• [Aim of the task]: The data below should be restated word for word, with every picture omitted.

• [Recorded data]:

--------------------------------

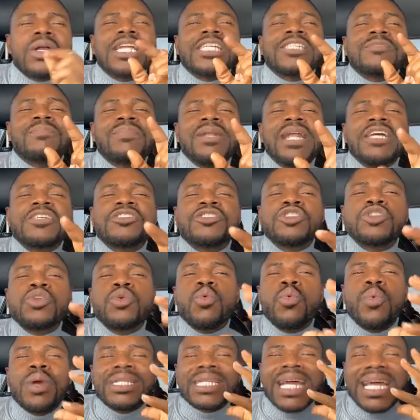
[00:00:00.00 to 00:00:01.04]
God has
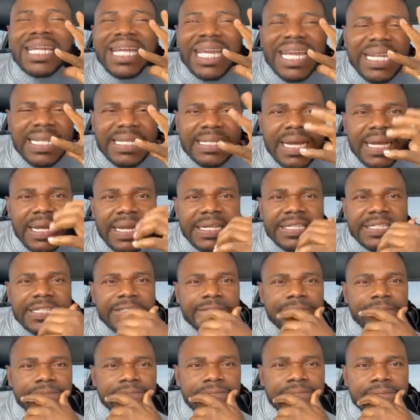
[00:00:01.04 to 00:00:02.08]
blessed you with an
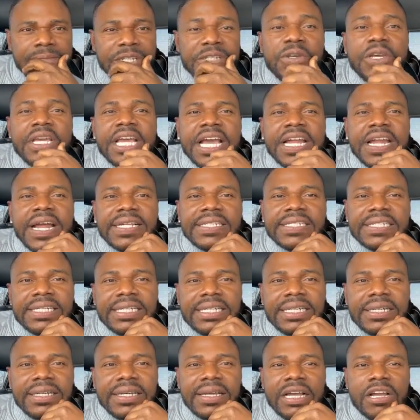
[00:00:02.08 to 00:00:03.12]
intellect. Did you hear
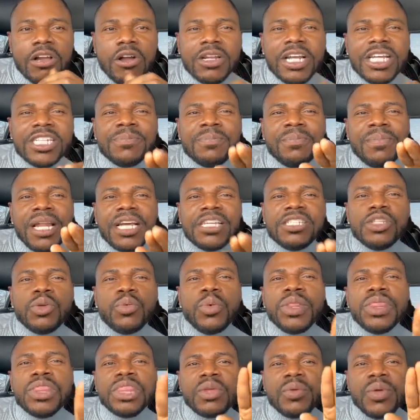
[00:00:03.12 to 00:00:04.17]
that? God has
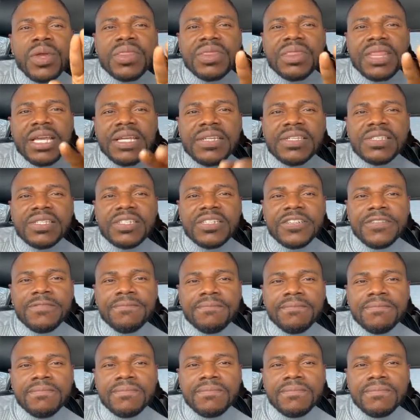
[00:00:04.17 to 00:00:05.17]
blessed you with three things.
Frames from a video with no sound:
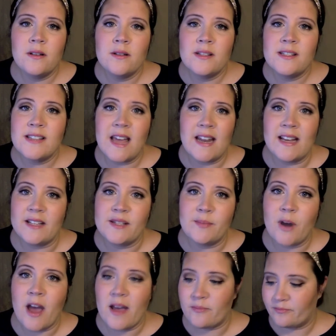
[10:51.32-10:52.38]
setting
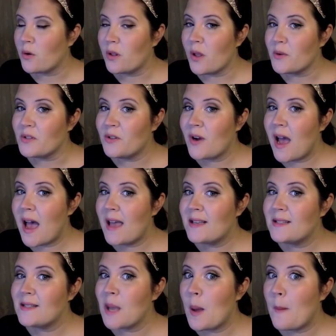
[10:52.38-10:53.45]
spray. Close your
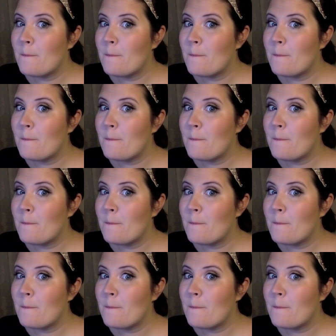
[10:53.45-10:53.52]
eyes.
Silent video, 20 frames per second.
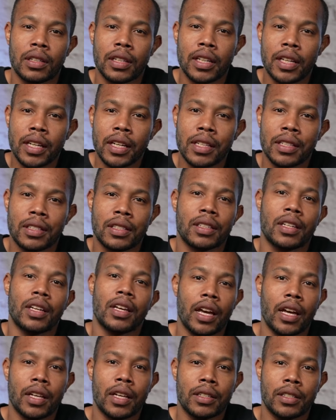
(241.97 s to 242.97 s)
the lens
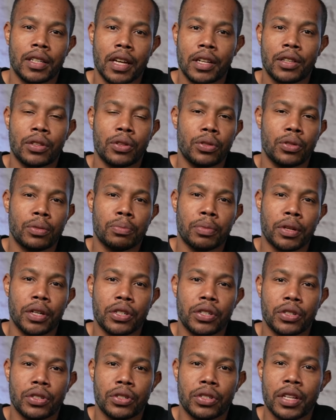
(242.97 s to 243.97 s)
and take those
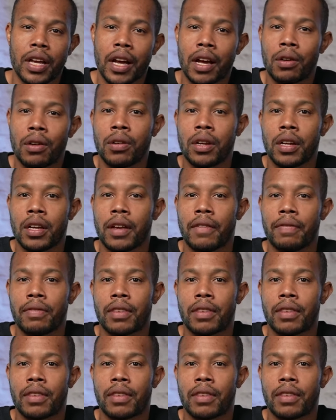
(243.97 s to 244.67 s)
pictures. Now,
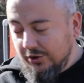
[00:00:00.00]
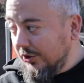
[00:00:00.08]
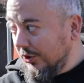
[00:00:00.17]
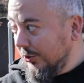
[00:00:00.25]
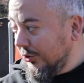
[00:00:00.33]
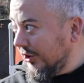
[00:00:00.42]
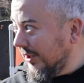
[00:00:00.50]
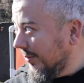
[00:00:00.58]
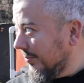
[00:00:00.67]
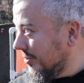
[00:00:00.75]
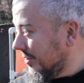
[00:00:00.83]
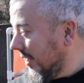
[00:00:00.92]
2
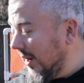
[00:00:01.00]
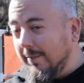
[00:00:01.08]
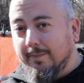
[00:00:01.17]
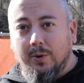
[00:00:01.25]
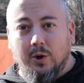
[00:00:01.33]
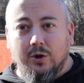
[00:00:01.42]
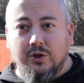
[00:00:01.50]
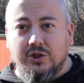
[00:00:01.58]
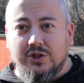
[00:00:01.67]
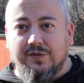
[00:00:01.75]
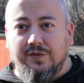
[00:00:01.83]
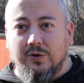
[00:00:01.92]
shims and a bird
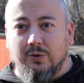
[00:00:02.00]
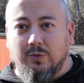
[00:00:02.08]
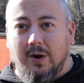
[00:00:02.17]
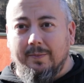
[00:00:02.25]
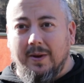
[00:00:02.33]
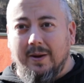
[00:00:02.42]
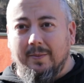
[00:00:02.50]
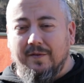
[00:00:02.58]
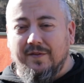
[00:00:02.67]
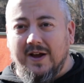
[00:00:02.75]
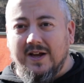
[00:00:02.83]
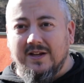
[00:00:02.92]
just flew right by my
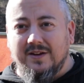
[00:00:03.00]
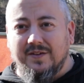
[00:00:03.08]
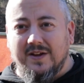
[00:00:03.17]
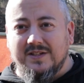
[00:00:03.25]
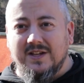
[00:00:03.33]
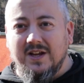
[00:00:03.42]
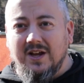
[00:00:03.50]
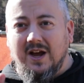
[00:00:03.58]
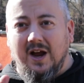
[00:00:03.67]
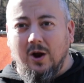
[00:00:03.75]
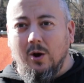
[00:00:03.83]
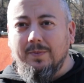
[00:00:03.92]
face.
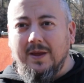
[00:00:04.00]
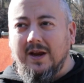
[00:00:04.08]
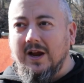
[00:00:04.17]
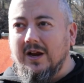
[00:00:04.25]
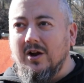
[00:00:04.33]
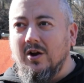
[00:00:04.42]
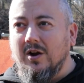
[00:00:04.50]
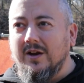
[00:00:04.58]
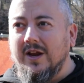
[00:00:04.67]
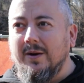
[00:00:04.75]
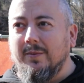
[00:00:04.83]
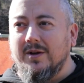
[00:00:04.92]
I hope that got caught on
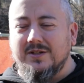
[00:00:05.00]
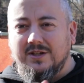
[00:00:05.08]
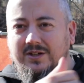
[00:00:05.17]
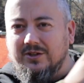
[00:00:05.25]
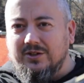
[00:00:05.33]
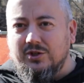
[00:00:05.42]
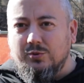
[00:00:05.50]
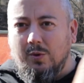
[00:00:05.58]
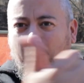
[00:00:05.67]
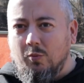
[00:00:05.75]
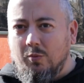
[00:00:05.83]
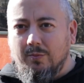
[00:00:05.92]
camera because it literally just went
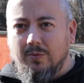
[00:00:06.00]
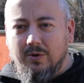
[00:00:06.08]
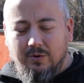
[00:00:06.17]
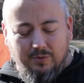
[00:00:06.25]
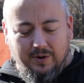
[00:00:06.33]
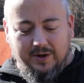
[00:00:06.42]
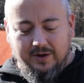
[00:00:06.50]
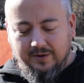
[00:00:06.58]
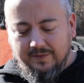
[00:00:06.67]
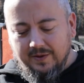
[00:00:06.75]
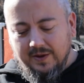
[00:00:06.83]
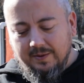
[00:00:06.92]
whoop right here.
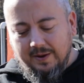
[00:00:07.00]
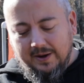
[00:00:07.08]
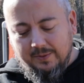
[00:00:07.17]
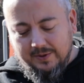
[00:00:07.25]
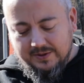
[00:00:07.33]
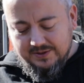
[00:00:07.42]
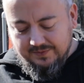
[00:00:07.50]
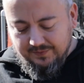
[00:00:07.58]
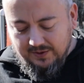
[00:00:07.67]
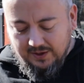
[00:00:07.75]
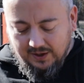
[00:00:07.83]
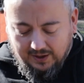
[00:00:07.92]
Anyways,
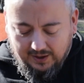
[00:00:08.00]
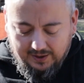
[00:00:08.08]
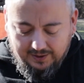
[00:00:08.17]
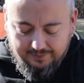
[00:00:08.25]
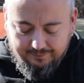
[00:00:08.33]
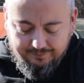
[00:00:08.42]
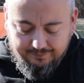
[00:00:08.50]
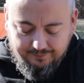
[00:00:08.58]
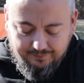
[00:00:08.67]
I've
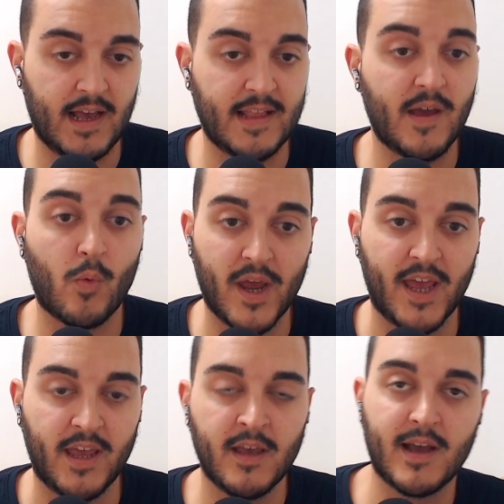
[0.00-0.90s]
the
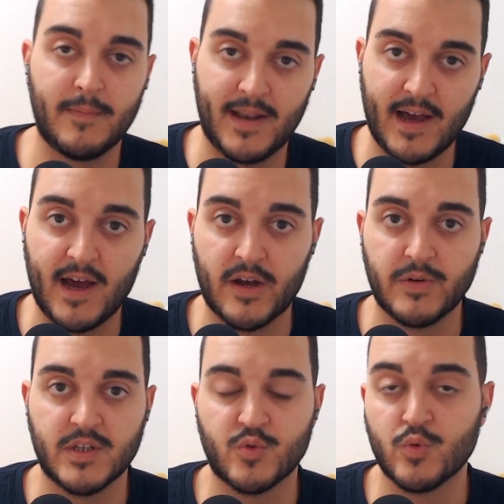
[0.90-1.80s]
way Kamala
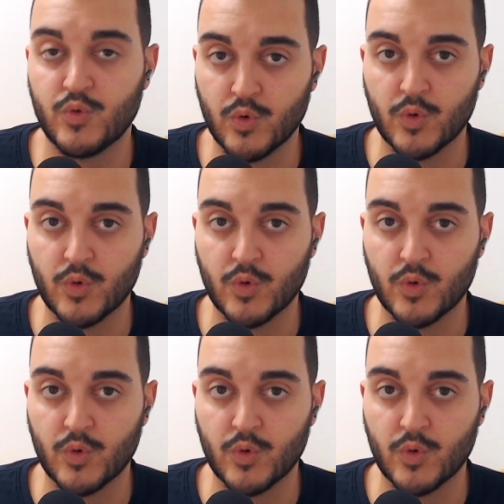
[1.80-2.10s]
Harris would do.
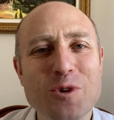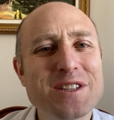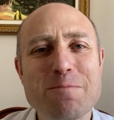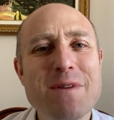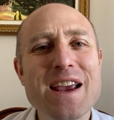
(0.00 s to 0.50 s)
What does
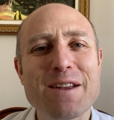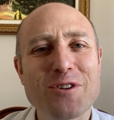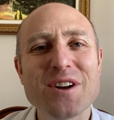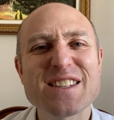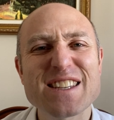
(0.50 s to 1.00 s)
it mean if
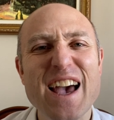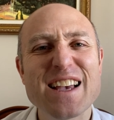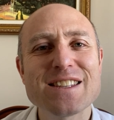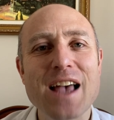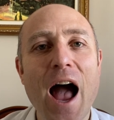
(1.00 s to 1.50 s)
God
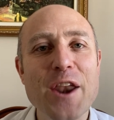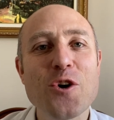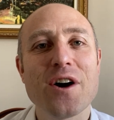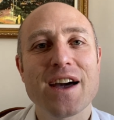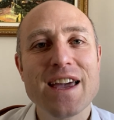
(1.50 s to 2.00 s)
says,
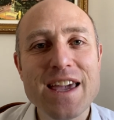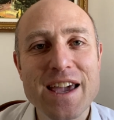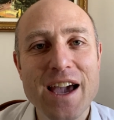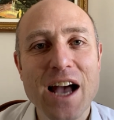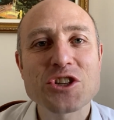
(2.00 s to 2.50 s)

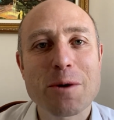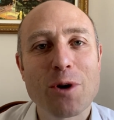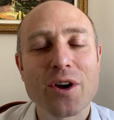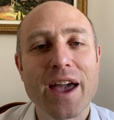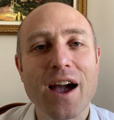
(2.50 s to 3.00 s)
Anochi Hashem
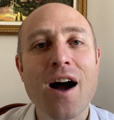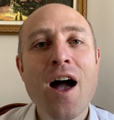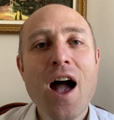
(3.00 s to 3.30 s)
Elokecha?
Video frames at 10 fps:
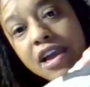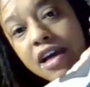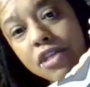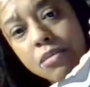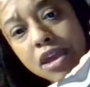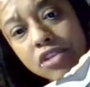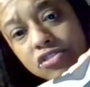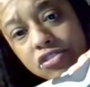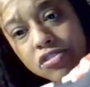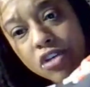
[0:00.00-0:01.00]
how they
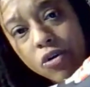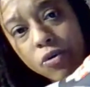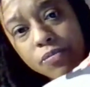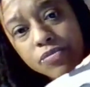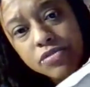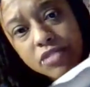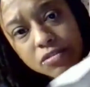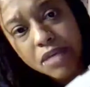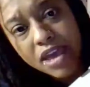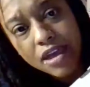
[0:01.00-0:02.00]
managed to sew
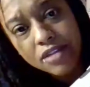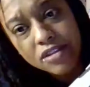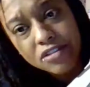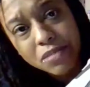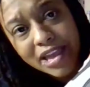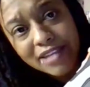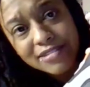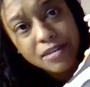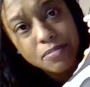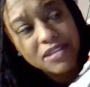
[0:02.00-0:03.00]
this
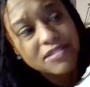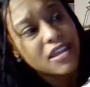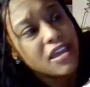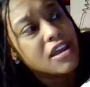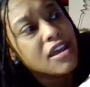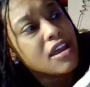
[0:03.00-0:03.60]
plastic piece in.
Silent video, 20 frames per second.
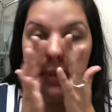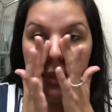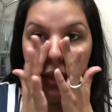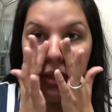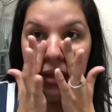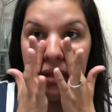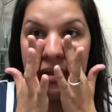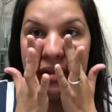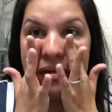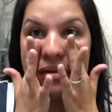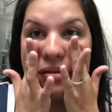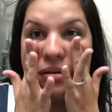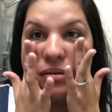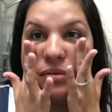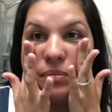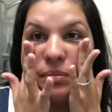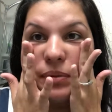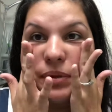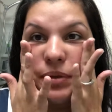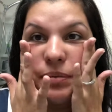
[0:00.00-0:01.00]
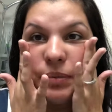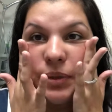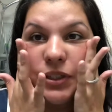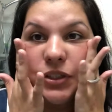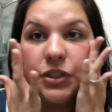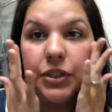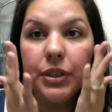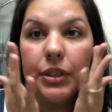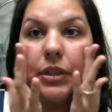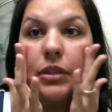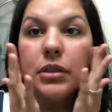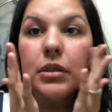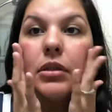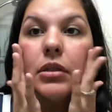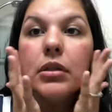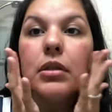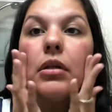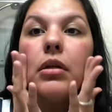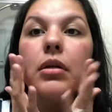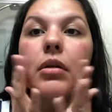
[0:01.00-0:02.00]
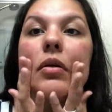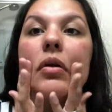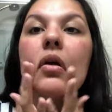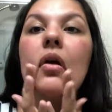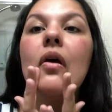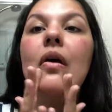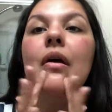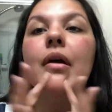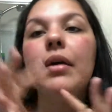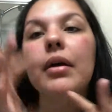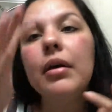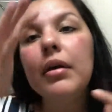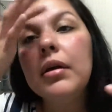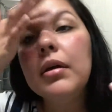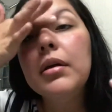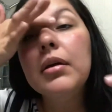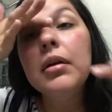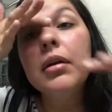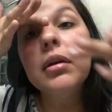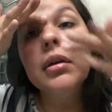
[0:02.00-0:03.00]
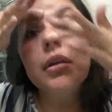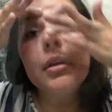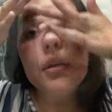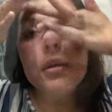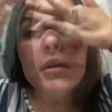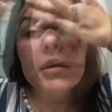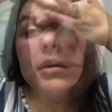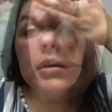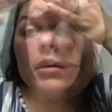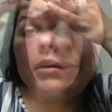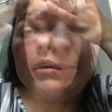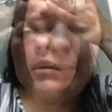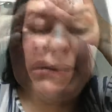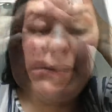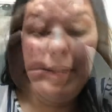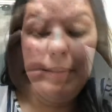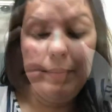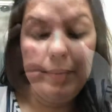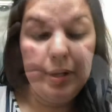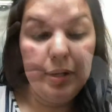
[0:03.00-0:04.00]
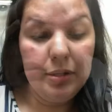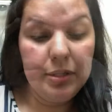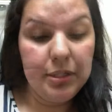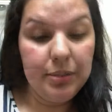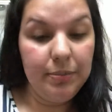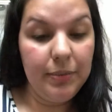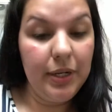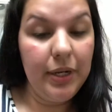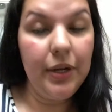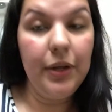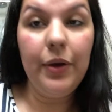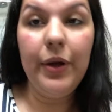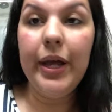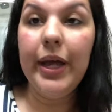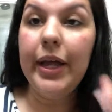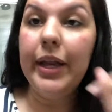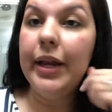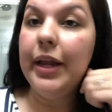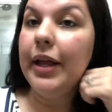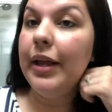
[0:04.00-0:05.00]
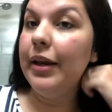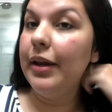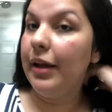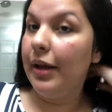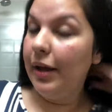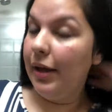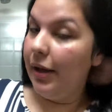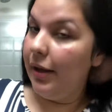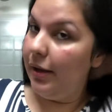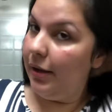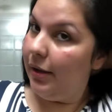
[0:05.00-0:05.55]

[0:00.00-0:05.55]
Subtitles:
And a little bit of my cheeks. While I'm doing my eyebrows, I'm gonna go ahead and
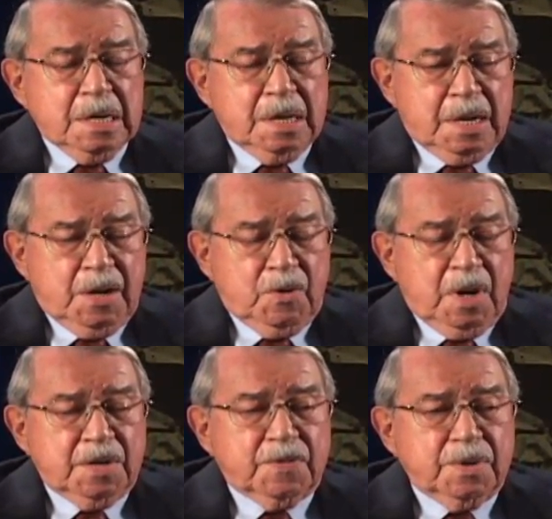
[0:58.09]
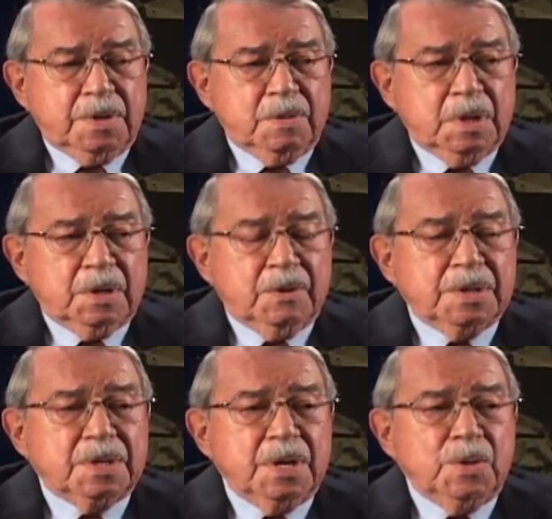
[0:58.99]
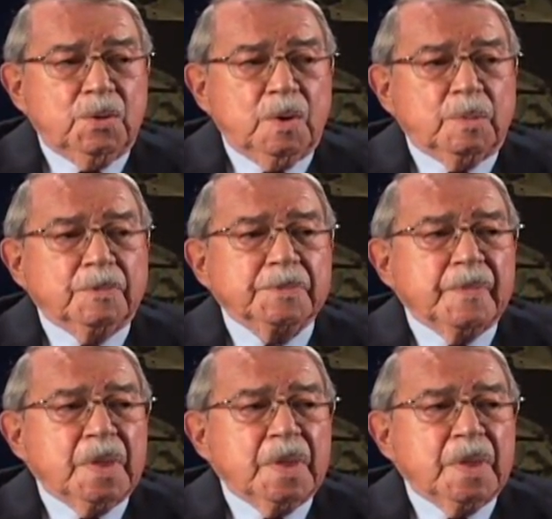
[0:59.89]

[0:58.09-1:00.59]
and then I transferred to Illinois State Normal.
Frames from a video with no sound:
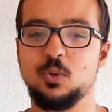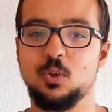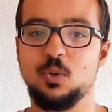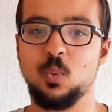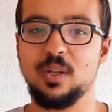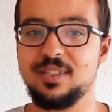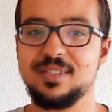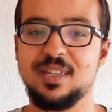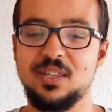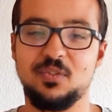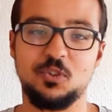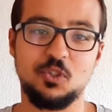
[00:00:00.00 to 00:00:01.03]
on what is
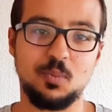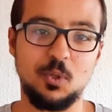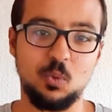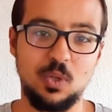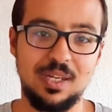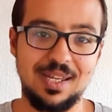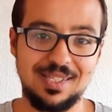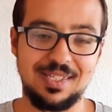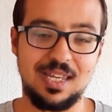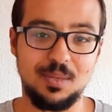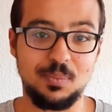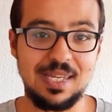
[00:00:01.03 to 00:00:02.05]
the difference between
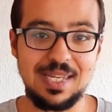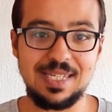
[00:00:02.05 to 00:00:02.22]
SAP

--------------------------------

• [Answer to the exercise]:
[00:00:00.00 to 00:00:01.04]
God has
[00:00:01.04 to 00:00:02.08]
blessed you with an
[00:00:02.08 to 00:00:03.12]
intellect. Did you hear
[00:00:03.12 to 00:00:04.17]
that? God has
[00:00:04.17 to 00:00:05.17]
blessed you with three things.
Frames from a video with no sound:
[10:51.32-10:52.38]
setting
[10:52.38-10:53.45]
spray. Close your
[10:53.45-10:53.52]
eyes.
Silent video, 20 frames per second.
(241.97 s to 242.97 s)
the lens
(242.97 s to 243.97 s)
and take those
(243.97 s to 244.67 s)
pictures. Now,
[00:00:00.00]
[00:00:00.08]
[00:00:00.17]
[00:00:00.25]
[00:00:00.33]
[00:00:00.42]
[00:00:00.50]
[00:00:00.58]
[00:00:00.67]
[00:00:00.75]
[00:00:00.83]
[00:00:00.92]
2
[00:00:01.00]
[00:00:01.08]
[00:00:01.17]
[00:00:01.25]
[00:00:01.33]
[00:00:01.42]
[00:00:01.50]
[00:00:01.58]
[00:00:01.67]
[00:00:01.75]
[00:00:01.83]
[00:00:01.92]
shims and a bird
[00:00:02.00]
[00:00:02.08]
[00:00:02.17]
[00:00:02.25]
[00:00:02.33]
[00:00:02.42]
[00:00:02.50]
[00:00:02.58]
[00:00:02.67]
[00:00:02.75]
[00:00:02.83]
[00:00:02.92]
just flew right by my
[00:00:03.00]
[00:00:03.08]
[00:00:03.17]
[00:00:03.25]
[00:00:03.33]
[00:00:03.42]
[00:00:03.50]
[00:00:03.58]
[00:00:03.67]
[00:00:03.75]
[00:00:03.83]
[00:00:03.92]
face.
[00:00:04.00]
[00:00:04.08]
[00:00:04.17]
[00:00:04.25]
[00:00:04.33]
[00:00:04.42]
[00:00:04.50]
[00:00:04.58]
[00:00:04.67]
[00:00:04.75]
[00:00:04.83]
[00:00:04.92]
I hope that got caught on
[00:00:05.00]
[00:00:05.08]
[00:00:05.17]
[00:00:05.25]
[00:00:05.33]
[00:00:05.42]
[00:00:05.50]
[00:00:05.58]
[00:00:05.67]
[00:00:05.75]
[00:00:05.83]
[00:00:05.92]
camera because it literally just went
[00:00:06.00]
[00:00:06.08]
[00:00:06.17]
[00:00:06.25]
[00:00:06.33]
[00:00:06.42]
[00:00:06.50]
[00:00:06.58]
[00:00:06.67]
[00:00:06.75]
[00:00:06.83]
[00:00:06.92]
whoop right here.
[00:00:07.00]
[00:00:07.08]
[00:00:07.17]
[00:00:07.25]
[00:00:07.33]
[00:00:07.42]
[00:00:07.50]
[00:00:07.58]
[00:00:07.67]
[00:00:07.75]
[00:00:07.83]
[00:00:07.92]
Anyways,
[00:00:08.00]
[00:00:08.08]
[00:00:08.17]
[00:00:08.25]
[00:00:08.33]
[00:00:08.42]
[00:00:08.50]
[00:00:08.58]
[00:00:08.67]
I've
[0.00-0.90s]
the
[0.90-1.80s]
way Kamala
[1.80-2.10s]
Harris would do.
(0.00 s to 0.50 s)
What does
(0.50 s to 1.00 s)
it mean if
(1.00 s to 1.50 s)
God
(1.50 s to 2.00 s)
says,
(2.00 s to 2.50 s)

(2.50 s to 3.00 s)
Anochi Hashem
(3.00 s to 3.30 s)
Elokecha?
Video frames at 10 fps:
[0:00.00-0:01.00]
how they
[0:01.00-0:02.00]
managed to sew
[0:02.00-0:03.00]
this
[0:03.00-0:03.60]
plastic piece in.
Silent video, 20 frames per second.
[0:00.00-0:01.00]
[0:01.00-0:02.00]
[0:02.00-0:03.00]
[0:03.00-0:04.00]
[0:04.00-0:05.00]
[0:05.00-0:05.55]

[0:00.00-0:05.55]
Subtitles:
And a little bit of my cheeks. While I'm doing my eyebrows, I'm gonna go ahead and
[0:58.09]
[0:58.99]
[0:59.89]

[0:58.09-1:00.59]
and then I transferred to Illinois State Normal.
Frames from a video with no sound:
[00:00:00.00 to 00:00:01.03]
on what is
[00:00:01.03 to 00:00:02.05]
the difference between
[00:00:02.05 to 00:00:02.22]
SAP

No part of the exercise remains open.